Il y a actuellement deux points de vue « juridiques ». Le premier c’est de dire que le droit revient à celui qui a eu l’intention. Qui a voulu l’œuvre. Dans cette acception, le singe ou l’intelligence artificielle ne voulant rien d’autre qu’exercer leurs talents parce que c’est leur nature de faire des trucs comme ça n’auront droit à rien. C’est le canal historique et européen. Pour être brutal si vous aimez l’argent et les honneurs fuyez les sciences et les arts. Les scientifiques et les artistes ont toujours mendié auprès des mécènes de quoi manger et travailler. Pas de Michel-Ange sans les Médicis, pas d’Alcuin sans Charlemagne. L’institutionnalisation publique de la recherche subventionnée, comme du théâtre subventionné d’ailleurs, est récente et pas toujours d’une plus grande efficacité. Donc singe, intelligence artificielle, artiste, scientifiques même traitement : de toute façon ce que vous faites vous amuse donc c’est normal que vous n’en profitiez pas en plus.

Le second est la position américaine du bureau du copyright : pour lui, les créations non humaines ne sont pas sujet à droit d’auteur et que les violations du droit d’auteur ne peuvent être dénoncées que par des humains. En gros circulez y a rien à voir. Nous voilà bien avancé: on a un truc qui se balade dans le non être sans être dans le domaine public tout en appartenant à personne et qu’on ne peut pas revendiquer. Vu ce qui c’est passé pendant dix ans entre wikipedia et le photographe, on tremble à l’idée de ce qui arriverait si l’œuvre était une vache à lait médicamenteuse ou la paire de godasses design de l’année.

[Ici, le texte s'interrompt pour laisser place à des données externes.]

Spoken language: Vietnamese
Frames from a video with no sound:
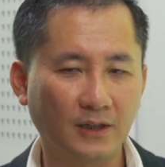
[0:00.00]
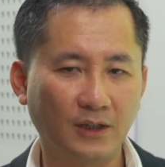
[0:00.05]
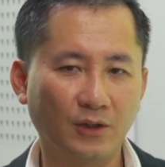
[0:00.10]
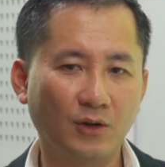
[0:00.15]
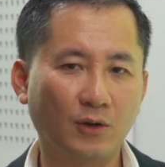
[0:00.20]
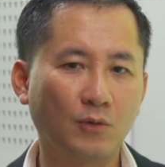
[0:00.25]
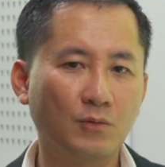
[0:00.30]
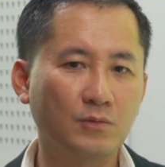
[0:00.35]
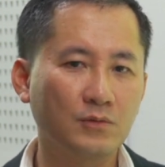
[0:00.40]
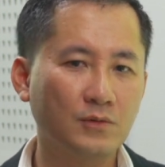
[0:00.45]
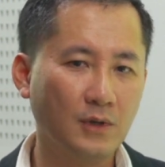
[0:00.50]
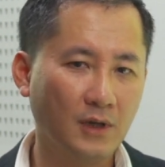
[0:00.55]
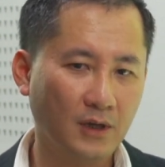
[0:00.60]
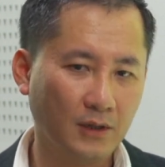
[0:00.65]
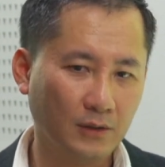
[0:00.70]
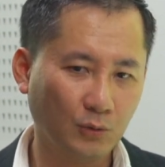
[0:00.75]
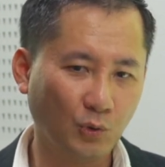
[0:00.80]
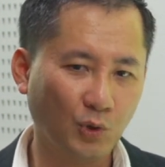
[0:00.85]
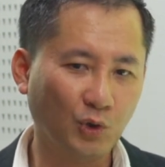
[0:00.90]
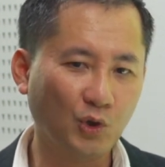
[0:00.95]
thì nó cũng
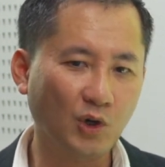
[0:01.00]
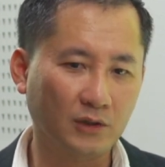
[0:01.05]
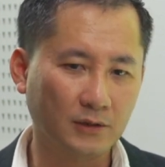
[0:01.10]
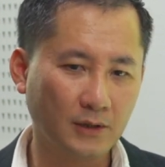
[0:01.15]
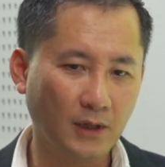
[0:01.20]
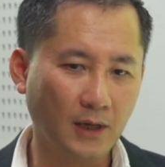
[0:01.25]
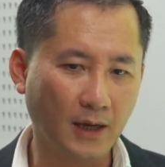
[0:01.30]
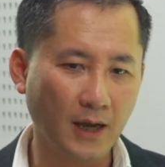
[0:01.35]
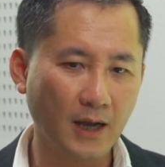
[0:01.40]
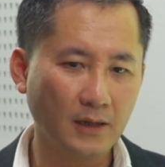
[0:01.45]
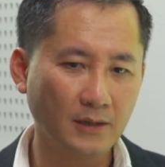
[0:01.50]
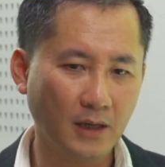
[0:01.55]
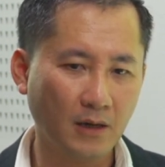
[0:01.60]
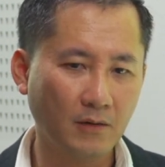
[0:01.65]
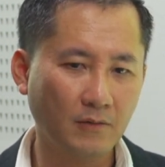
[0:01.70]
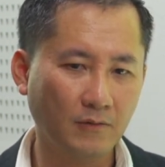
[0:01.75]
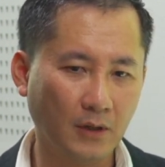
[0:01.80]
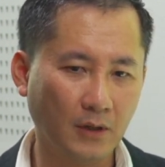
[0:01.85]
ờ, tùy thuộc rất là khác nhauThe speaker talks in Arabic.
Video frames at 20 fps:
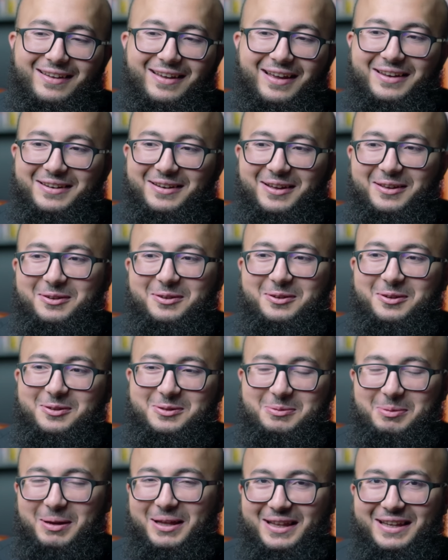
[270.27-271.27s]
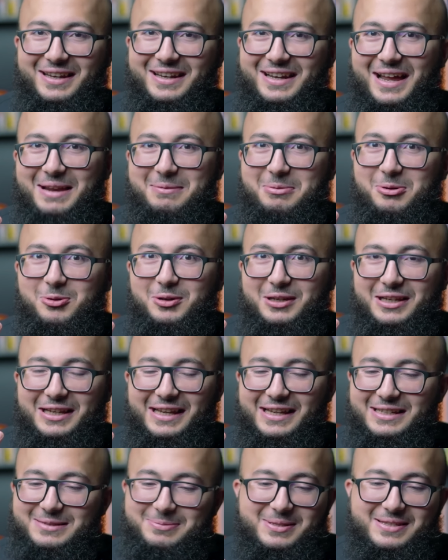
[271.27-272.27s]
انا اي دونت نو سبحان الله انا الان بقول
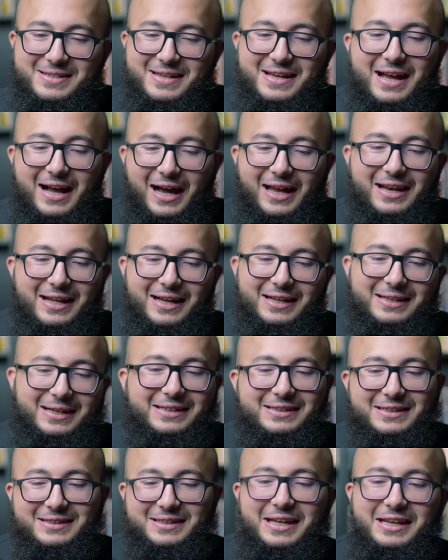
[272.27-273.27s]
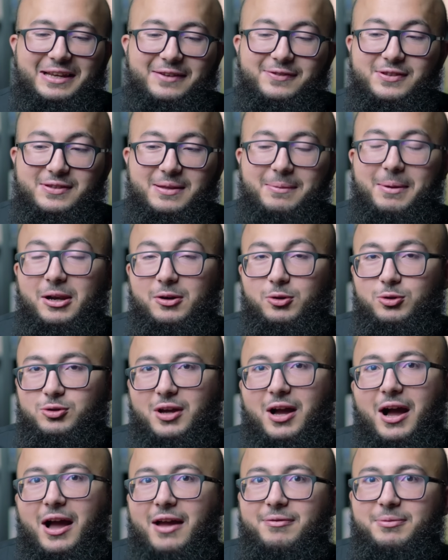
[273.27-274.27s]
ليش بس انا اقدر اتخيل نفسي زمان انا كنت
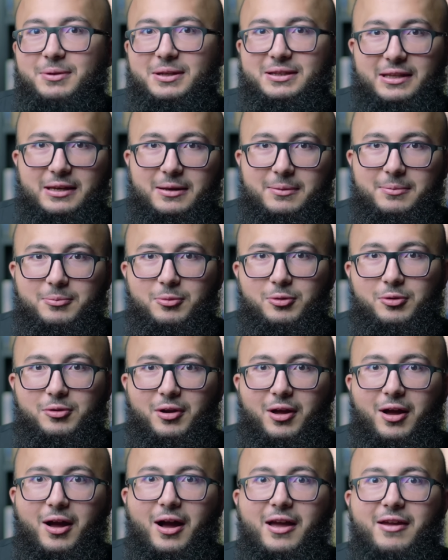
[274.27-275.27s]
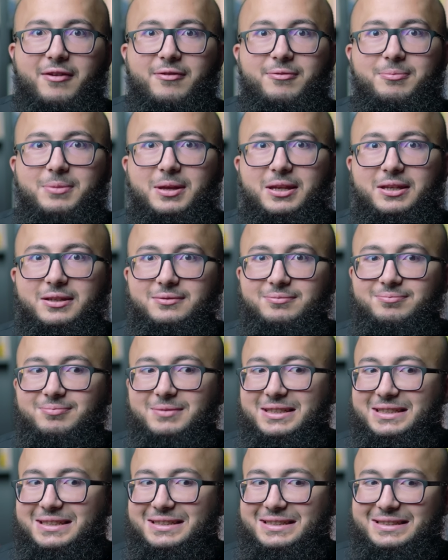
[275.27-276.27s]
خايف من التنمر خايف من
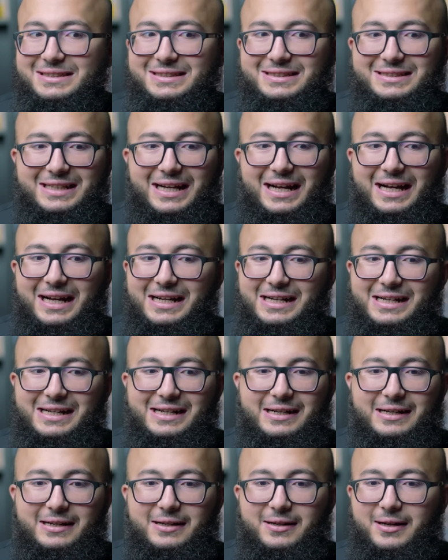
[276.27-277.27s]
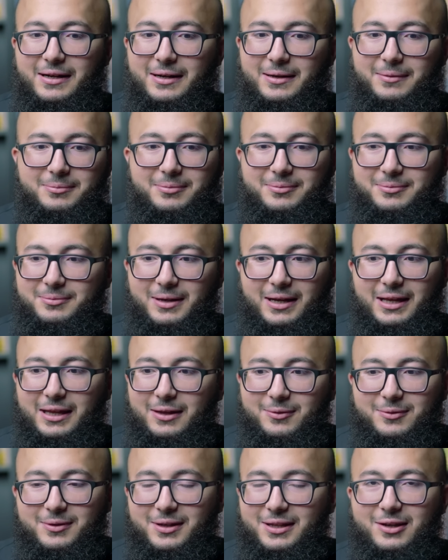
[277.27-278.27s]
آه
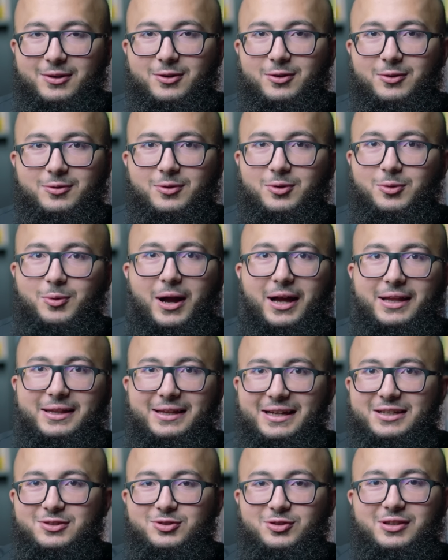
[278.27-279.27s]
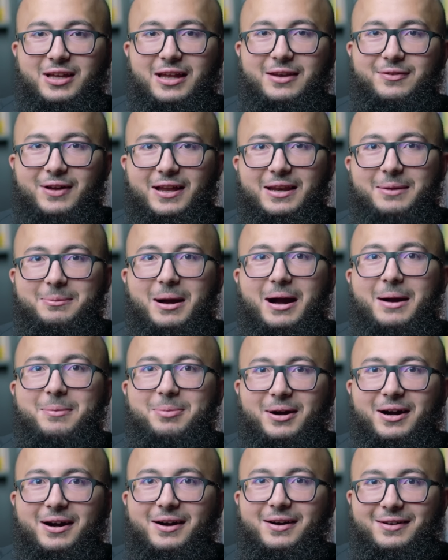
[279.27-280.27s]
ايوه يعني كل واحد يحش الثاني فانا ما
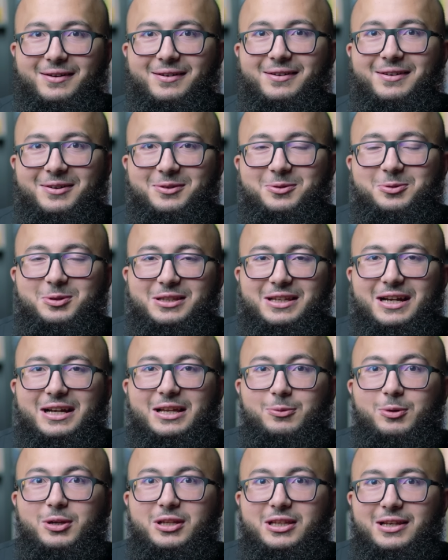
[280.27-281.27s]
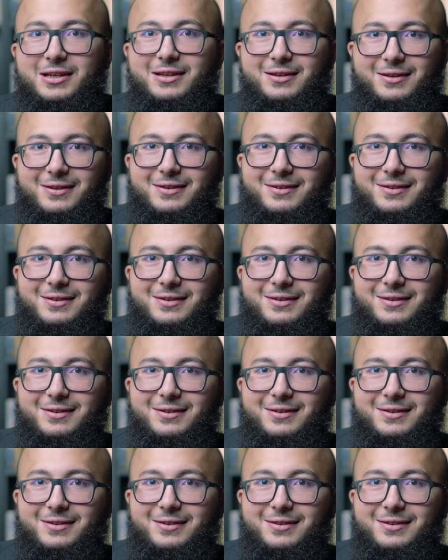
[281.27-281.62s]
ابغى اكون هذاك الولد اللي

En tant que créateur, je dois avouer que cela m’agace un peu. Voilà imaginons que j’ai une idée géniale et un budget pour la déposer auprès de l’organisme adéquat, bureau des brevets ou autre. Bon et si j’ai pas l’argent que j’utilise même un smart contract sur blockchain pour générer un Non Fungible Token pour mon idée. Donc on va dire que j’en suis le propriétaire même si je l’ai eu grâce à … deux points: mes cours à la fac, mes parents, les discussions alcoolisées avec mes amis, les youtubeurs géniaux qui expliquent très bien les statistiques, les bouquins que j’ai lu, des podcasts que j’ai écouté distraitement en voiture et dont je me rappelle à peine une phrase…. Bon oublions le passé et disons que le suis le maître de ma création.

Pour pouvoir savoir si quelqu’un copie mon idée, il faudrait alors que je fasse une veille intensive de tout ce que font les autres. Que j’achète tous les produits pour les démonter et chercher si mon idée n’a pas été utilisée pour les construire. Ça va m’occuper pour un bon moment et ça va être une activité passionnante.

Ma philosophie, c’est plutôt que, en tant que curieux, des idées j’en aurai d’autres. Du coup autant que cela crée un flux vertueux où tout le monde peut piocher pour assembler de nouveaux possibles pendant que moi je me consacre à un nouveau projet bien plus excitant que de surveiller jalousement mon stock d’idées passées. D’autant qu’en matière d’intelligence artificielle, vieux… c’est trois mois. Donc en matière de création et d’idée, restez calmes et faites des dons aux entrepreneurs nécessiteux.